The SNP/ Green administration would be far better concentrating on fully exercising the powers devolved to them to the benefit of all the people of Scotland rather than creating faux grievances when they attempt to become involved in reserved matters which are beyond their devolved competence.

It is no doubt true that you can fool some of the people all of the time and the SNP seems to be masters of doing so. However, it is also certainly true that you can’t fool all of the people all of the time – as the SNP now seem to be finding out.

Kate Marshall, Edinburgh

Rough justice

It's very concerning that possibly in excess of 10,000 calls for assistance have been made by NHS staff to the police over the last five years. For health professionals to suffer verbal and physical abuse to that extent is unacceptable at any time, and particularly when our NHS is fighting funding and staffing issues.

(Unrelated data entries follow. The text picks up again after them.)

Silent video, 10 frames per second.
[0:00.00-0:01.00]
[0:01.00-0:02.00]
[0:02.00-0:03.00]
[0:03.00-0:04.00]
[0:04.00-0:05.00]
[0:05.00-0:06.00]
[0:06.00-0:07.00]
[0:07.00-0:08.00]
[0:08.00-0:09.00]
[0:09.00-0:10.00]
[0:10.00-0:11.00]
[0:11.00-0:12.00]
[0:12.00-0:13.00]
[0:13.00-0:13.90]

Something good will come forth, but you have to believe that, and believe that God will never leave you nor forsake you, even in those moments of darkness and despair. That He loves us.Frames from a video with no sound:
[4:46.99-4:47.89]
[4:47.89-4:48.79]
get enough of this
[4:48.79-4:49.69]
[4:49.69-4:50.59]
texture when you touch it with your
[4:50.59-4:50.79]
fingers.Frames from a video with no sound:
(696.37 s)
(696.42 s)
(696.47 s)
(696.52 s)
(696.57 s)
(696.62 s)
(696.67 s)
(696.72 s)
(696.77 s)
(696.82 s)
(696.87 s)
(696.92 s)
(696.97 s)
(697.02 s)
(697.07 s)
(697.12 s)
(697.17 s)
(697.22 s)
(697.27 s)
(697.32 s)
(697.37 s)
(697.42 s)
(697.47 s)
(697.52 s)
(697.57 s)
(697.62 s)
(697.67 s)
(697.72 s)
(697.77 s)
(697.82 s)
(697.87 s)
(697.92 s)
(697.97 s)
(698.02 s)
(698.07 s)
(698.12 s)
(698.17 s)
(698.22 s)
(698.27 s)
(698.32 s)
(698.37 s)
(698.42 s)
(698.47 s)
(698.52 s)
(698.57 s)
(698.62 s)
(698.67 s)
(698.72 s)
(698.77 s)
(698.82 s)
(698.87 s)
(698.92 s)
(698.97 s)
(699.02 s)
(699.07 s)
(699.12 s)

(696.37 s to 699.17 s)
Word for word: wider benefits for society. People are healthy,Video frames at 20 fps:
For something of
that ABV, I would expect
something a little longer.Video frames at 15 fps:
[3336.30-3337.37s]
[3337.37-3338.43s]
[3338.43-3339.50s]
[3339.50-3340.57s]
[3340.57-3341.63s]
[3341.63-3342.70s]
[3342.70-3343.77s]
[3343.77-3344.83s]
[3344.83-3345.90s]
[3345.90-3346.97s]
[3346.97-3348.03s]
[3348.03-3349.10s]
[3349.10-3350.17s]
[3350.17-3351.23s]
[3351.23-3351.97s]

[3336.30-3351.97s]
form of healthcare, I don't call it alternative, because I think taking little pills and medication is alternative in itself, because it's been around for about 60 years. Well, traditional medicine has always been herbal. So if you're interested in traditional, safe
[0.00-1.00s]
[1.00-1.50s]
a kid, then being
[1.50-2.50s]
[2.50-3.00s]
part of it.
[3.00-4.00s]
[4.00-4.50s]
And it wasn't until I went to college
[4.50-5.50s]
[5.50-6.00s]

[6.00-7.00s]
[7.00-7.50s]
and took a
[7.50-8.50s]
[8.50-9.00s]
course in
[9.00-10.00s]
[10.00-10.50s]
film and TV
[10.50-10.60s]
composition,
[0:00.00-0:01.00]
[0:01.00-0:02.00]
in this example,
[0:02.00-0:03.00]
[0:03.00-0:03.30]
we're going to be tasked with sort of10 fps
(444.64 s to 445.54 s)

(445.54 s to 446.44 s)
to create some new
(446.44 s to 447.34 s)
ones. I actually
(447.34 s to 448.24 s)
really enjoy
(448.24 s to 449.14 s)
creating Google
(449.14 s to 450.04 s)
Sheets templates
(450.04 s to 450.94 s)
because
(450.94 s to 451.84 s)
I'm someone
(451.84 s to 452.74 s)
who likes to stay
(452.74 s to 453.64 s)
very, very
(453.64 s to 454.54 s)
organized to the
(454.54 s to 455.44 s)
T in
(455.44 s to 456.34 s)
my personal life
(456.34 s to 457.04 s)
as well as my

Police Scotland itself is under severe financial and staffing pressure and one feels that not enough is being done by the Scottish Government to tackle hospital violence and ensure sufficient police resources are available to provide a satisfactory response.

Then again, we have the courts where community service orders are deemed sufficient even for rape convictions. Overall, it's hardly a recipe for an effective justice system!

Bob MacDougall, Oxhill, Stirlingshire

Bet on it?

Apparently, Ladbrokes and William Hill are joint favourites to be appointed the SNP's new accountants.